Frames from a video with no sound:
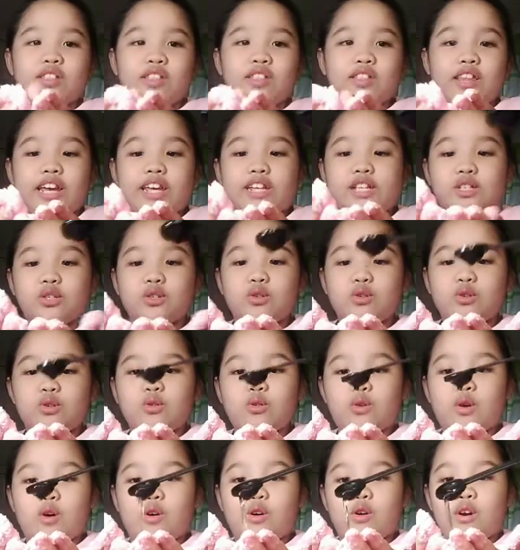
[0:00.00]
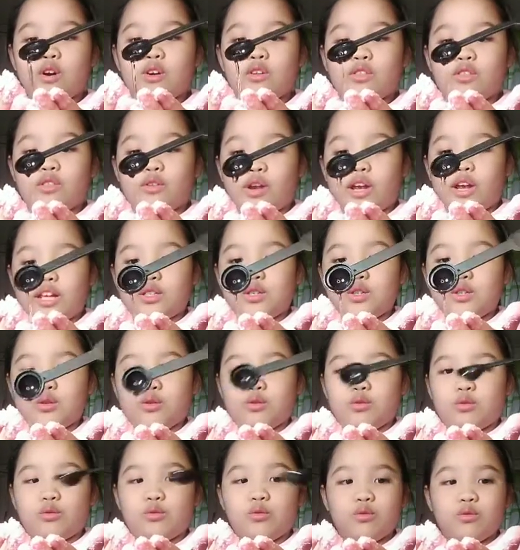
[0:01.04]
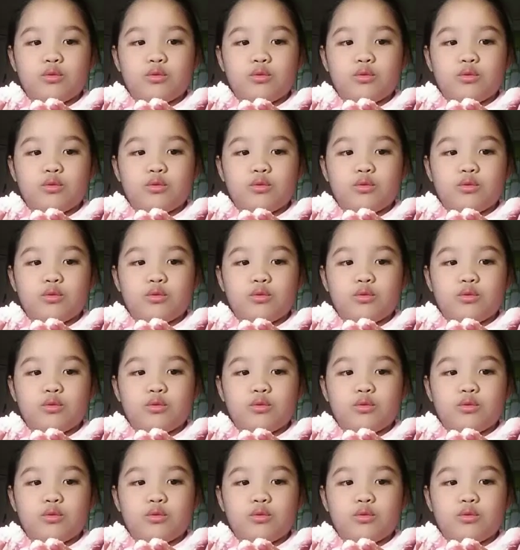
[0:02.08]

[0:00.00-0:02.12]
like 2 or 3. 2.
____________
### About this task
Without the pictures, give all the records above again exactly.

### Expected output
Frames from a video with no sound:
[0:00.00]
[0:01.04]
[0:02.08]

[0:00.00-0:02.12]
like 2 or 3. 2.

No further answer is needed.